Li Xiang, Kuk Anthony Y C, Xu Jinfeng
Department of Statistics and Applied Probability, National University of Singapore, Singapore, 117546.
Stat Med. 2014 Dec 10;33(28):4999-5014. doi: 10.1002/sim.6304. Epub 2014 Sep 12.
Human biomonitoring of exposure to environmental chemicals is important. Individual monitoring is not viable because of low individual exposure level or insufficient volume of materials and the prohibitive cost of taking measurements from many subjects. Pooling of samples is an efficient and cost-effective way to collect data. Estimation is, however, complicated as individual values within each pool are not observed but are only known up to their average or weighted average. The distribution of such averages is intractable when the individual measurements are lognormally distributed, which is a common assumption. We propose to replace the intractable distribution of the pool averages by a Gaussian likelihood to obtain parameter estimates. If the pool size is large, this method produces statistically efficient estimates, but regardless of pool size, the method yields consistent estimates as the number of pools increases. An empirical Bayes (EB) Gaussian likelihood approach, as well as its Bayesian analog, is developed to pool information from various demographic groups by using a mixed-effect formulation. We also discuss methods to estimate the underlying mean-variance relationship and to select a good model for the means, which can be incorporated into the proposed EB or Bayes framework. By borrowing strength across groups, the EB estimator is more efficient than the individual group-specific estimator. Simulation results show that the EB Gaussian likelihood estimates outperform a previous method proposed for the National Health and Nutrition Examination Surveys with much smaller bias and better coverage in interval estimation, especially after correction of bias.

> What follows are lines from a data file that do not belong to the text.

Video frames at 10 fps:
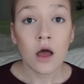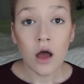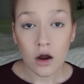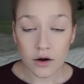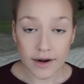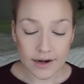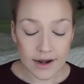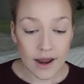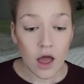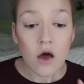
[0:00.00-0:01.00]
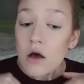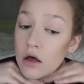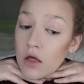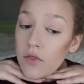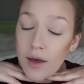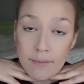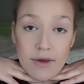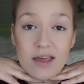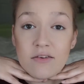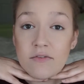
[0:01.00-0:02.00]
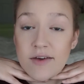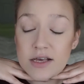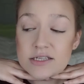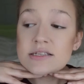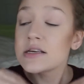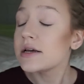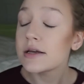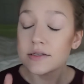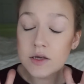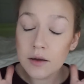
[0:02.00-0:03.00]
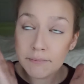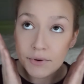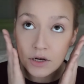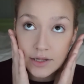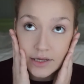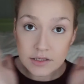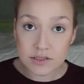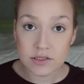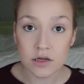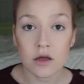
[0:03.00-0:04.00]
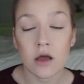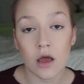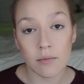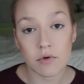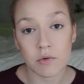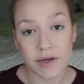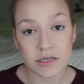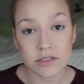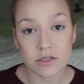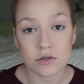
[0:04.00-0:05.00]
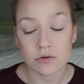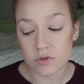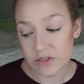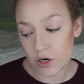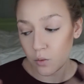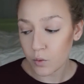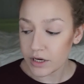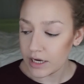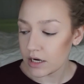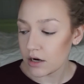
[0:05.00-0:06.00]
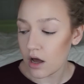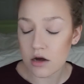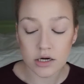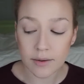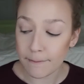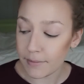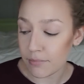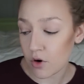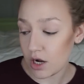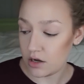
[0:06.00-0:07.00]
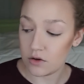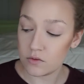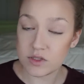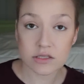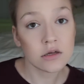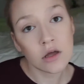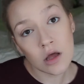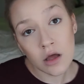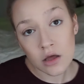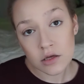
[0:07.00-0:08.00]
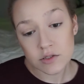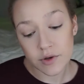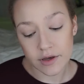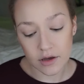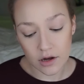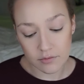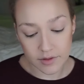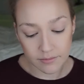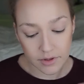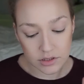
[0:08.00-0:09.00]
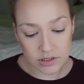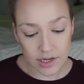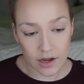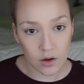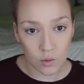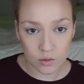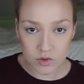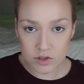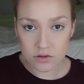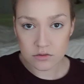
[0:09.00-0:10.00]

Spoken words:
Alright, now that my face is complete, I'm going to start working on my brows so I can cut them bitches out.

对环境化学物质暴露进行人体生物监测很重要。由于个体暴露水平低、材料量不足以及对众多受试者进行测量的成本过高,个体监测不可行。样本合并是一种高效且具成本效益的数据收集方式。然而,由于每个合并样本中的个体值无法直接观测到,仅知道其平均值或加权平均值,估计过程变得复杂。当个体测量值呈对数正态分布(这是一个常见假设)时,这些平均值的分布难以处理。我们建议用高斯似然函数替代合并样本平均值的难处理分布,以获得参数估计值。如果合并样本量很大,该方法会产生统计上有效的估计值,但无论合并样本量大小,随着合并样本数量的增加,该方法都会产生一致的估计值。我们开发了一种经验贝叶斯(EB)高斯似然方法及其贝叶斯类似方法,通过混合效应公式从不同人口群体中汇集信息。我们还讨论了估计潜在均值 - 方差关系以及为均值选择良好模型的方法,这些方法可纳入所提出的EB或贝叶斯框架。通过跨组借用强度,EB估计器比个体组特定估计器更有效。模拟结果表明,EB高斯似然估计在偏差小得多且区间估计覆盖度更好方面优于先前为国家健康与营养检查调查提出的方法,尤其是在偏差校正之后。